Activity: For the entries that follow, produce an exact copy with no pictures in it.

Records excerpted from a collection:
┄┄┄┄┄┄┄┄┄┄

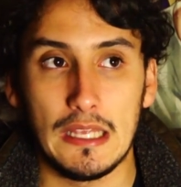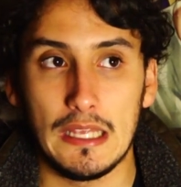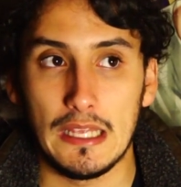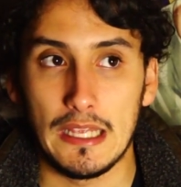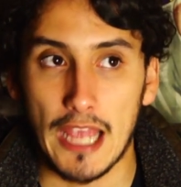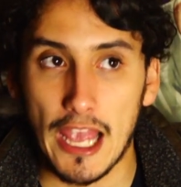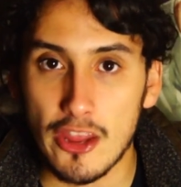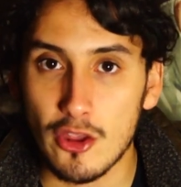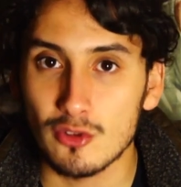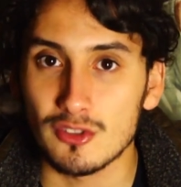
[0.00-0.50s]

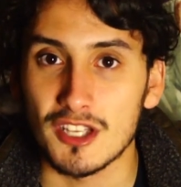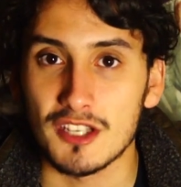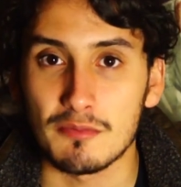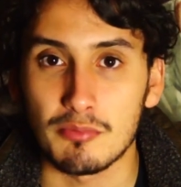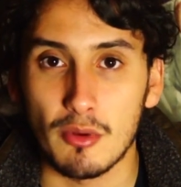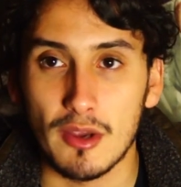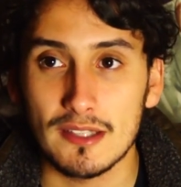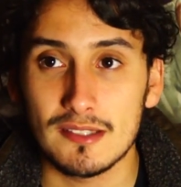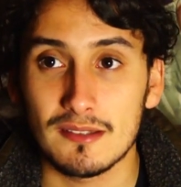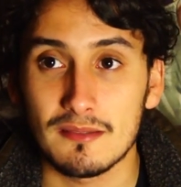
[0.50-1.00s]
Y años
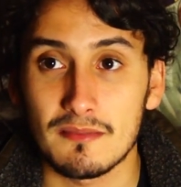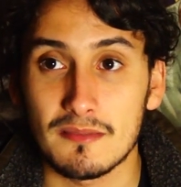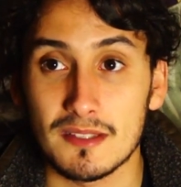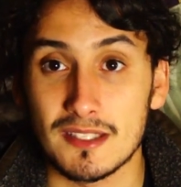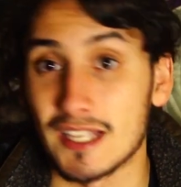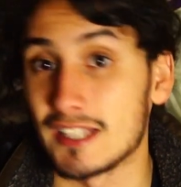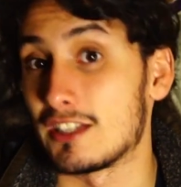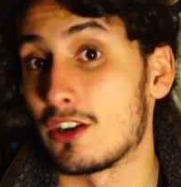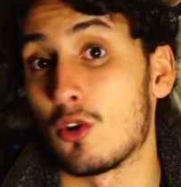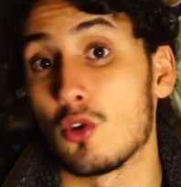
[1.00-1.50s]
después
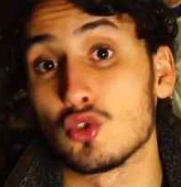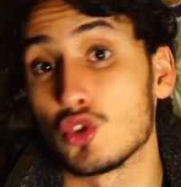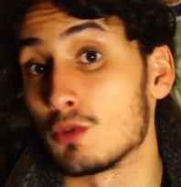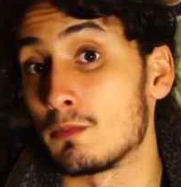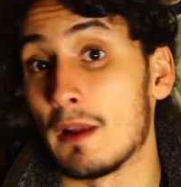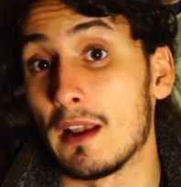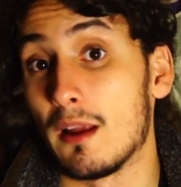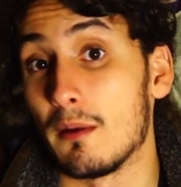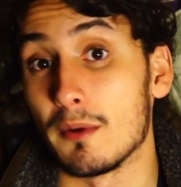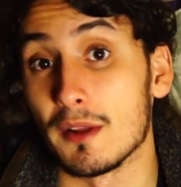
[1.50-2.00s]
se tragó sus
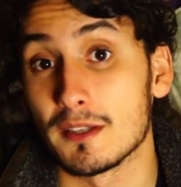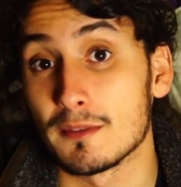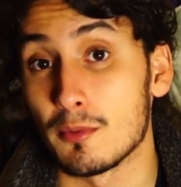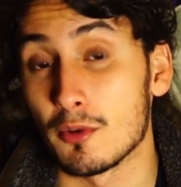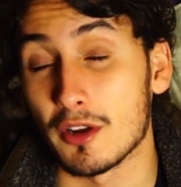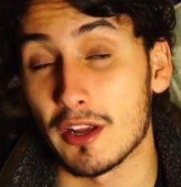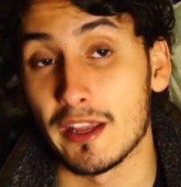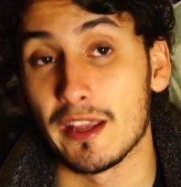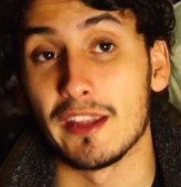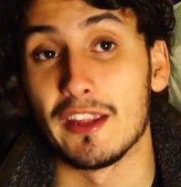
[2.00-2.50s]
palabras
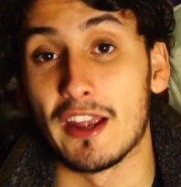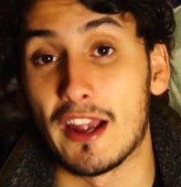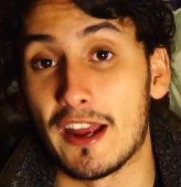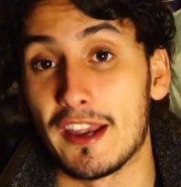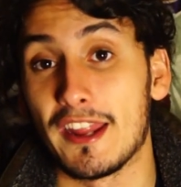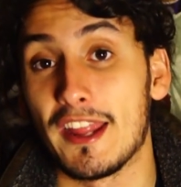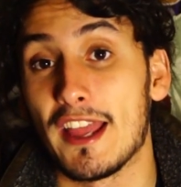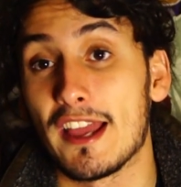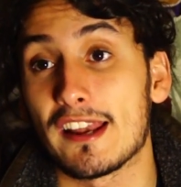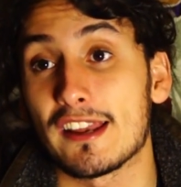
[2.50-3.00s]
porque
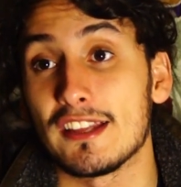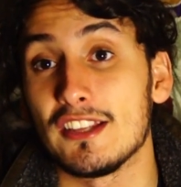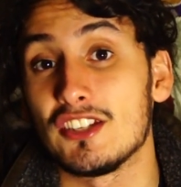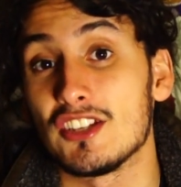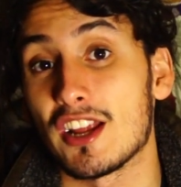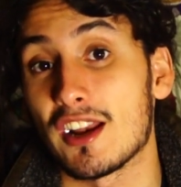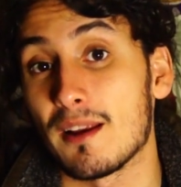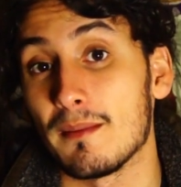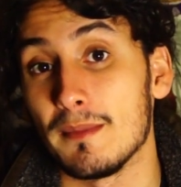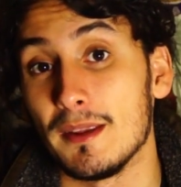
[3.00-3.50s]
llegaría
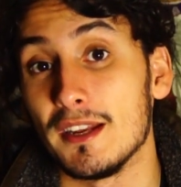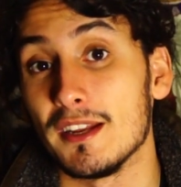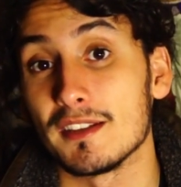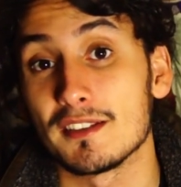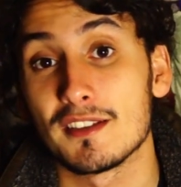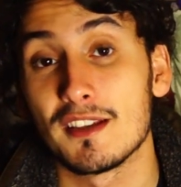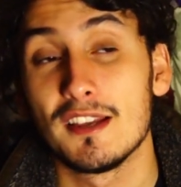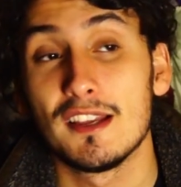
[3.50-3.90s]
Richard Ramírez.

┄┄┄┄┄┄┄┄┄┄

Solution to the exercise:
[0.00-0.50s]

[0.50-1.00s]
Y años
[1.00-1.50s]
después
[1.50-2.00s]
se tragó sus
[2.00-2.50s]
palabras
[2.50-3.00s]
porque
[3.00-3.50s]
llegaría
[3.50-3.90s]
Richard Ramírez.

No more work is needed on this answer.